Bridgestone’s Best said tires can contain up to 30 rubber components, including combinations of natural and synthetic rubbers. Natural rubbers are better for traveling on highways because they are more heat-resistant. Synthetic rubbers are denser and more durable but also create more friction. Heat is an enemy because it damages not only the rubber but also the tire’s steel cables — like a coat hanger that breaks after it’s bent back and forth rapidly, Best said.

And while radial tires are the choice for on-road transportation and larger off-roaders, Kevin Rohlwing, senior vice president of training for the Tire Industry Association, said smaller bias-ply tires still enjoy a strong market presence. The primary reason: cost.

While radial tires last longer, a bias-ply tire may cost half as much. For a construction company whose vehicles don’t travel many miles on-road, that can be a deciding factor.

“You don’t measure [off-road tire] life in miles; you measure it in hours,” Rohlwing said.

Additionally, if a customer isn’t satisfied with the product on the shelf, tire-company executives said, users are not afraid to tell manufacturers that a particular application demands a unique design.

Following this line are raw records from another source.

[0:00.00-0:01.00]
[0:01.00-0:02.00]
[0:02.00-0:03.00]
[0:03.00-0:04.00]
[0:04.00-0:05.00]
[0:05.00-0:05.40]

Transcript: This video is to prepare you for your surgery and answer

An example is utility company Pacific Gas & Electric Co., headquartered in San Francisco. For PG&E, even the slightest adjustment in tread or compound composition can make a huge difference in tire performance and longevity, said David Meisel, senior director of transportation and aviation services.

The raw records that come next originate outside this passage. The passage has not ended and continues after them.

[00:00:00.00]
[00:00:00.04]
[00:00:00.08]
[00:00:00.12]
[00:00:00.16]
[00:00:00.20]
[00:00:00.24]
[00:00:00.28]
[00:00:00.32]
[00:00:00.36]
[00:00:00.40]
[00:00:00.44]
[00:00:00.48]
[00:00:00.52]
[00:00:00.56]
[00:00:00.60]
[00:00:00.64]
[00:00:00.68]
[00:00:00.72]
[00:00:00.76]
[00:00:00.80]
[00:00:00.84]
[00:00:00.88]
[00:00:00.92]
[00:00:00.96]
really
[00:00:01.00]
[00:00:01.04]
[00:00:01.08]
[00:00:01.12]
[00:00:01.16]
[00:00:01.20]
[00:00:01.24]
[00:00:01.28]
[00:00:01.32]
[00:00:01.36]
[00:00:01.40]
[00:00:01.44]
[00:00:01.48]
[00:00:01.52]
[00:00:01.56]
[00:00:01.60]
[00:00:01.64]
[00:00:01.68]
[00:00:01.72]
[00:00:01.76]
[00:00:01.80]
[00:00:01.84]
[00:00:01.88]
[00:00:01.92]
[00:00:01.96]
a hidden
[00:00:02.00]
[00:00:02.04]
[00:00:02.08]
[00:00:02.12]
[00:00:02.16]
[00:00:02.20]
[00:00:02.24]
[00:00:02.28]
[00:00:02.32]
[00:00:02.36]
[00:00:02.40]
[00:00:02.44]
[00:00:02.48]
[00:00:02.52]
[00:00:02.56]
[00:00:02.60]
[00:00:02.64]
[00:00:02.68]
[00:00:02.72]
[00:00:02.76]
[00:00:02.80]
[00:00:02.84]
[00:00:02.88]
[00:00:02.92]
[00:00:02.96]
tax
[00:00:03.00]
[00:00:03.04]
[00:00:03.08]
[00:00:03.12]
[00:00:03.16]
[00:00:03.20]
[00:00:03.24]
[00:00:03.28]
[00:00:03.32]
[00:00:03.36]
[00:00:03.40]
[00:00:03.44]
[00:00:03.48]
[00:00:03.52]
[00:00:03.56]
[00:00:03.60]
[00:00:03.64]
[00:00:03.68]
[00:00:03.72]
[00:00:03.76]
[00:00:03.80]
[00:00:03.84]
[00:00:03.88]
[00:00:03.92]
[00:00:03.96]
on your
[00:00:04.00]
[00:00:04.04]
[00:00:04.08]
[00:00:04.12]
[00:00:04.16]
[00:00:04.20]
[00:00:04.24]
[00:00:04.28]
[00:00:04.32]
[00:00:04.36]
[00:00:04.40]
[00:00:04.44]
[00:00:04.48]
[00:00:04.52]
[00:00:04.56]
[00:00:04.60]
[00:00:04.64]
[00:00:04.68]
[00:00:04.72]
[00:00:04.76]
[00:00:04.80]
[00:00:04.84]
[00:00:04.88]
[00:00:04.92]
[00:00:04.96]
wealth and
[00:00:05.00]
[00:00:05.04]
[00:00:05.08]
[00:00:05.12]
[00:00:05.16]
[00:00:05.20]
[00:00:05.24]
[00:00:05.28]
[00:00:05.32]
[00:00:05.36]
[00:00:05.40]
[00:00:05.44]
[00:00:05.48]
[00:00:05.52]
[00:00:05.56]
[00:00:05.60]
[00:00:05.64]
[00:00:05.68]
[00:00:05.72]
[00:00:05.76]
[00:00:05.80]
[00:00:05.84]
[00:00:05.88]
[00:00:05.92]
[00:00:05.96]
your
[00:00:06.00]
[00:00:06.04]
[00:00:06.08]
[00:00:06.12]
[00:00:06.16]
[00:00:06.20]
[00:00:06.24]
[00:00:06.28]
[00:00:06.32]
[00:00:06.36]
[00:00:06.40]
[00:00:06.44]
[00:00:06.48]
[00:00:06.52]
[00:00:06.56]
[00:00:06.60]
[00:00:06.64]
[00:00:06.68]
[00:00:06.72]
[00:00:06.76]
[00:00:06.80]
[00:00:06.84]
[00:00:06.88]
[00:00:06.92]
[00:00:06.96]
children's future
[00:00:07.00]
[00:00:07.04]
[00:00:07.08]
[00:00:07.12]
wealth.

“The pattern of the tread and the depth of the tread is really what gives you your traction, particularly in off-road operations,” he said. “And depending on whether you’re in loose gravel or hard rock or normal pavement, that actually determines the life of the tire.”

The diverse terrain along PG&E’s hydroelectric generating facility — the largest in the nation, Meisel said — presents a variety of challenges for the fleet’s tires.

“It’s a dam network, and dams . . . start in the mountains and work their way down,” Meisel said. “Everywhere there is a dam, we have to go there [to] service it and maintain it.”

Eventually, he said, the terrain in these areas began taking a toll on the tires in PG&E’s fleet.

“Our vehicles were getting into areas where the dams were, which were typically rock — definitely not smooth,” Meisel said. “We’re climbing up the hills, and it was just tearing these tires apart, tearing chunks out of the tires.”

So Meisel, who tired of replacing tires every few months, asked Goodyear Tire & Rubber Co. to come up with a solution. Goodyear changed the compound to strengthen the tires’ resistance to the utility’s specific application.

“The compound change gave us the hardness of the tire,” Meisel said. “We could have gone all the way to the other end of the spectrum — an incredibly hard tire — but we wouldn’t have had the traction. They got us to the right spot in between.”

Dan Calabrese contributed to this report.